▶ [Problem statement] Output every line below exactly, please, omitting pictures.
Information START
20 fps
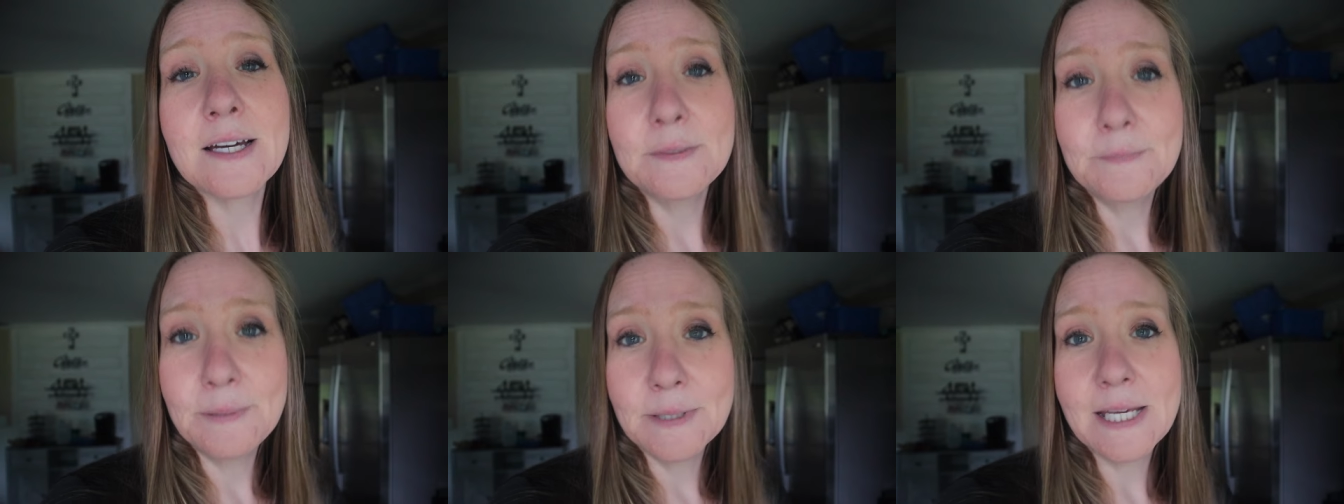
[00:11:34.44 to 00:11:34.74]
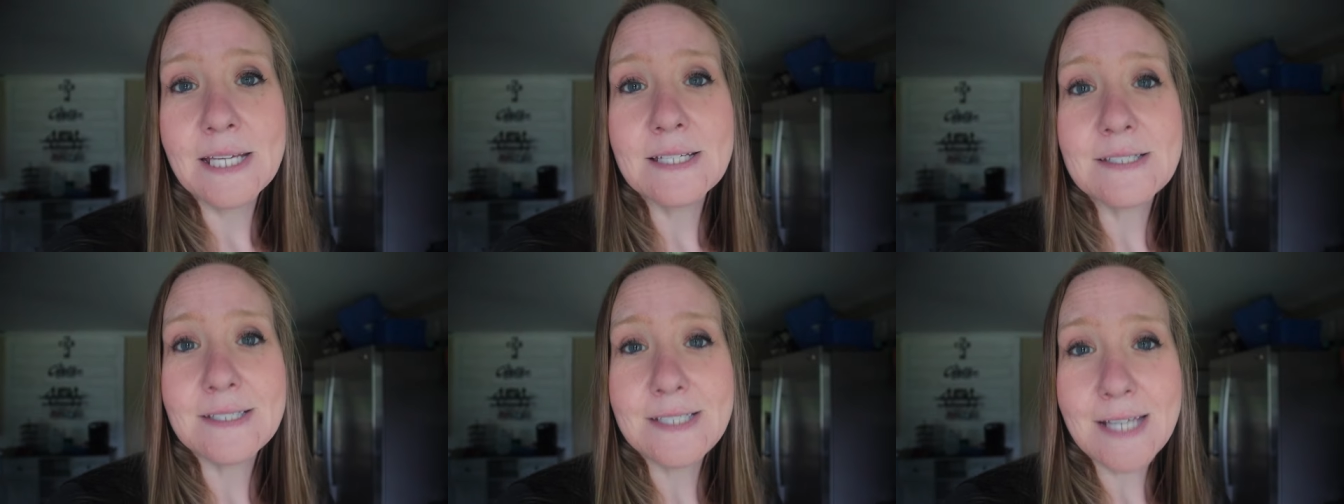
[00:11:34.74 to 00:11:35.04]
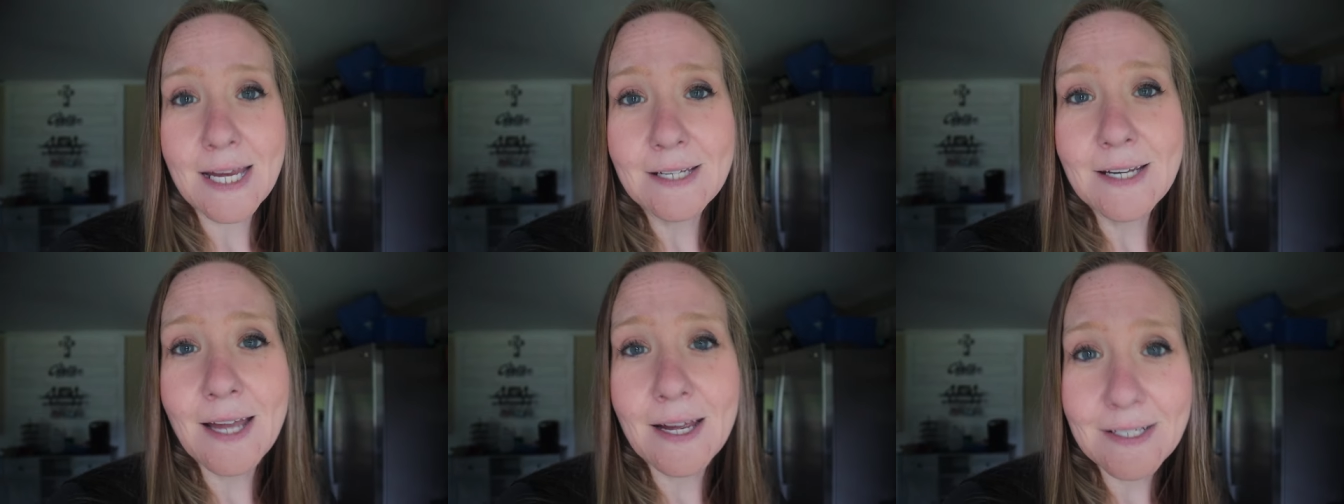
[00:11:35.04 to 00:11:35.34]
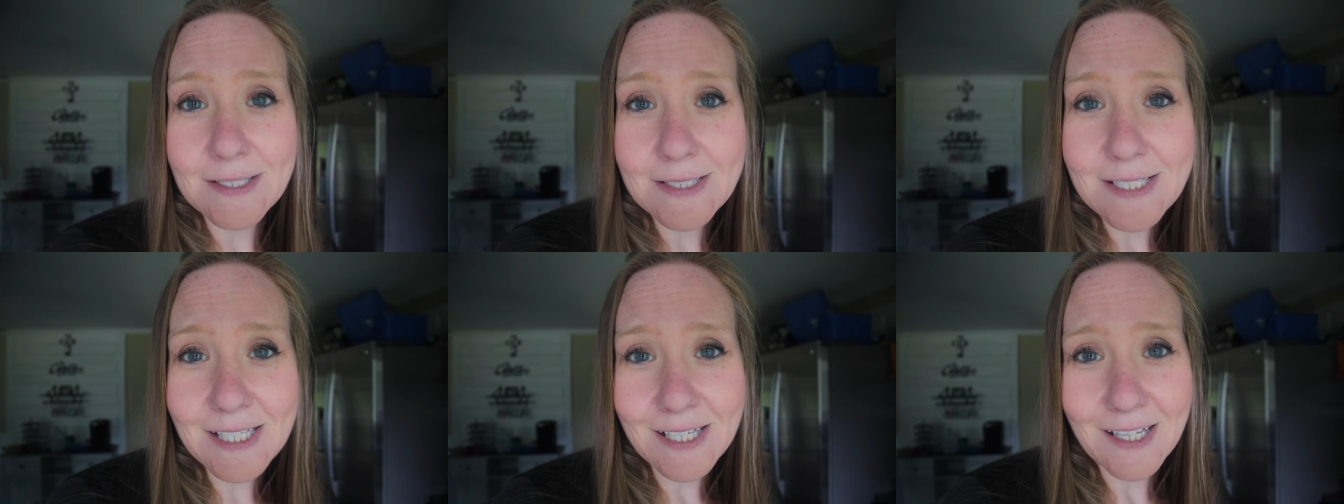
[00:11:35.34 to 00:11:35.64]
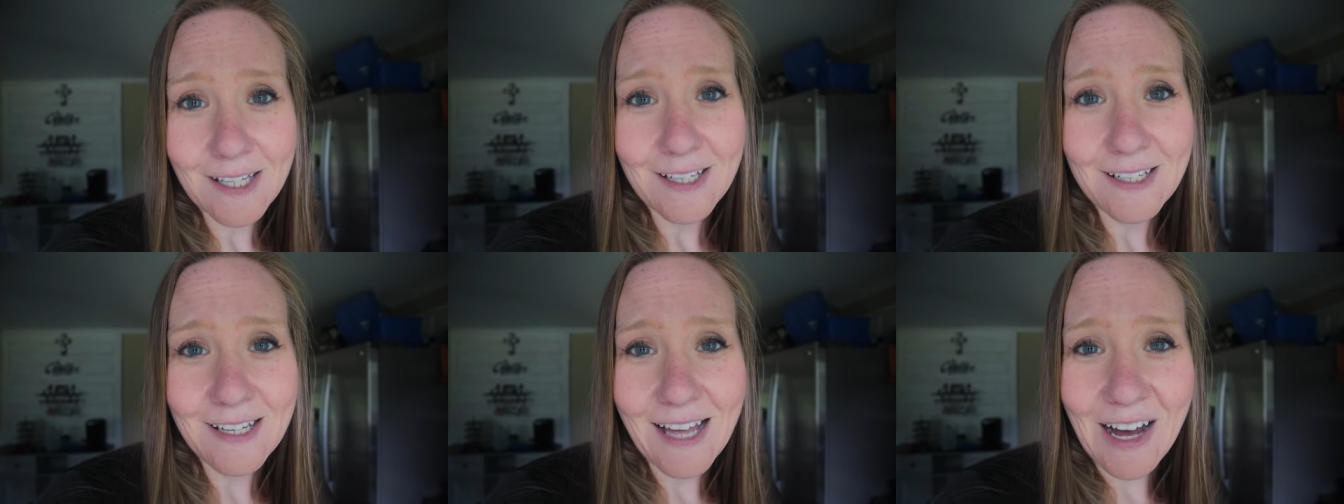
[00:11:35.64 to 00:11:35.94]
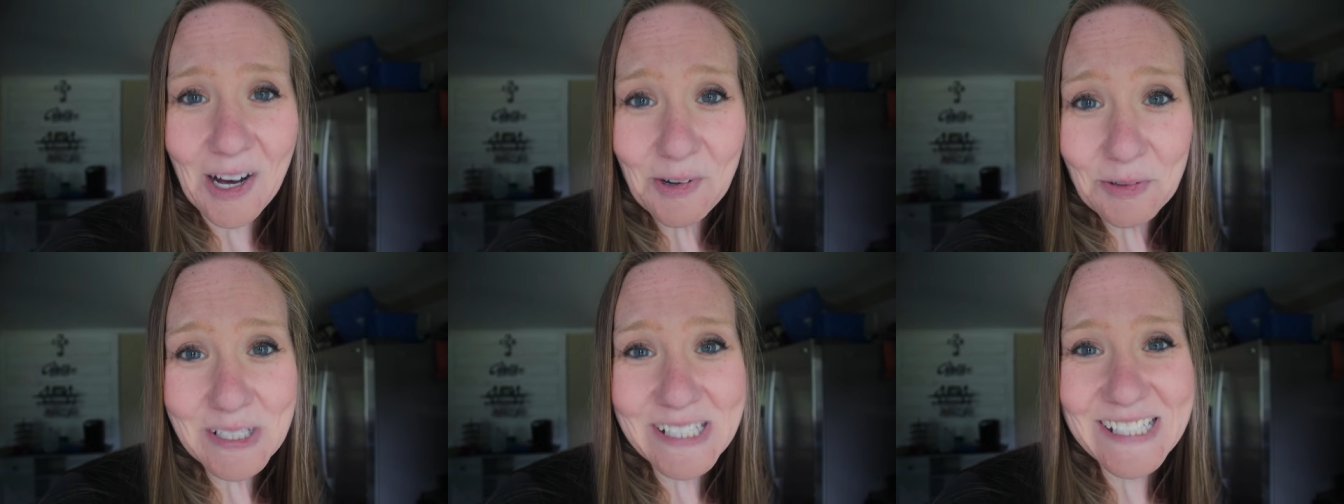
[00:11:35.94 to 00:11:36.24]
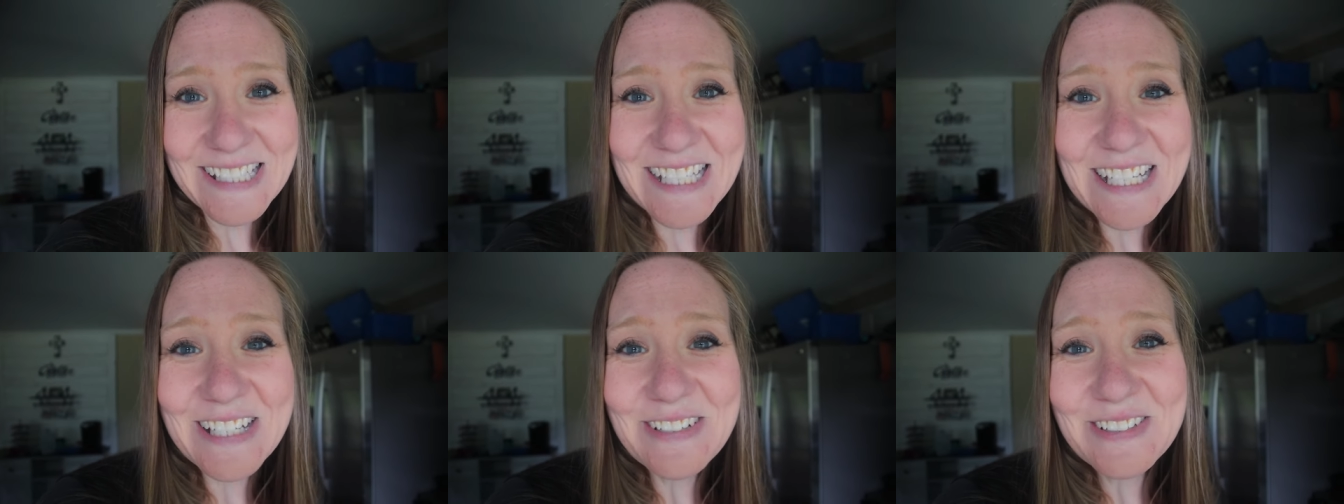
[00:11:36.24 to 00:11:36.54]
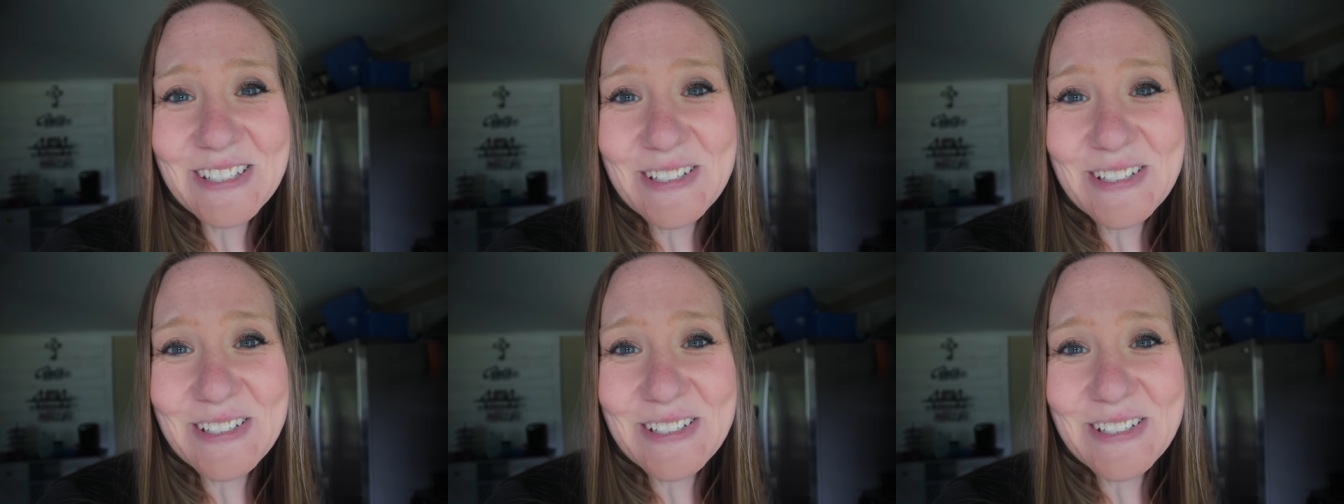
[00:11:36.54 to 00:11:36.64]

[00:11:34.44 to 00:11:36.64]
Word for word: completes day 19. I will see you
Information END
▶ [Answer section]
20 fps
[00:11:34.44 to 00:11:34.74]
[00:11:34.74 to 00:11:35.04]
[00:11:35.04 to 00:11:35.34]
[00:11:35.34 to 00:11:35.64]
[00:11:35.64 to 00:11:35.94]
[00:11:35.94 to 00:11:36.24]
[00:11:36.24 to 00:11:36.54]
[00:11:36.54 to 00:11:36.64]

[00:11:34.44 to 00:11:36.64]
Word for word: completes day 19. I will see you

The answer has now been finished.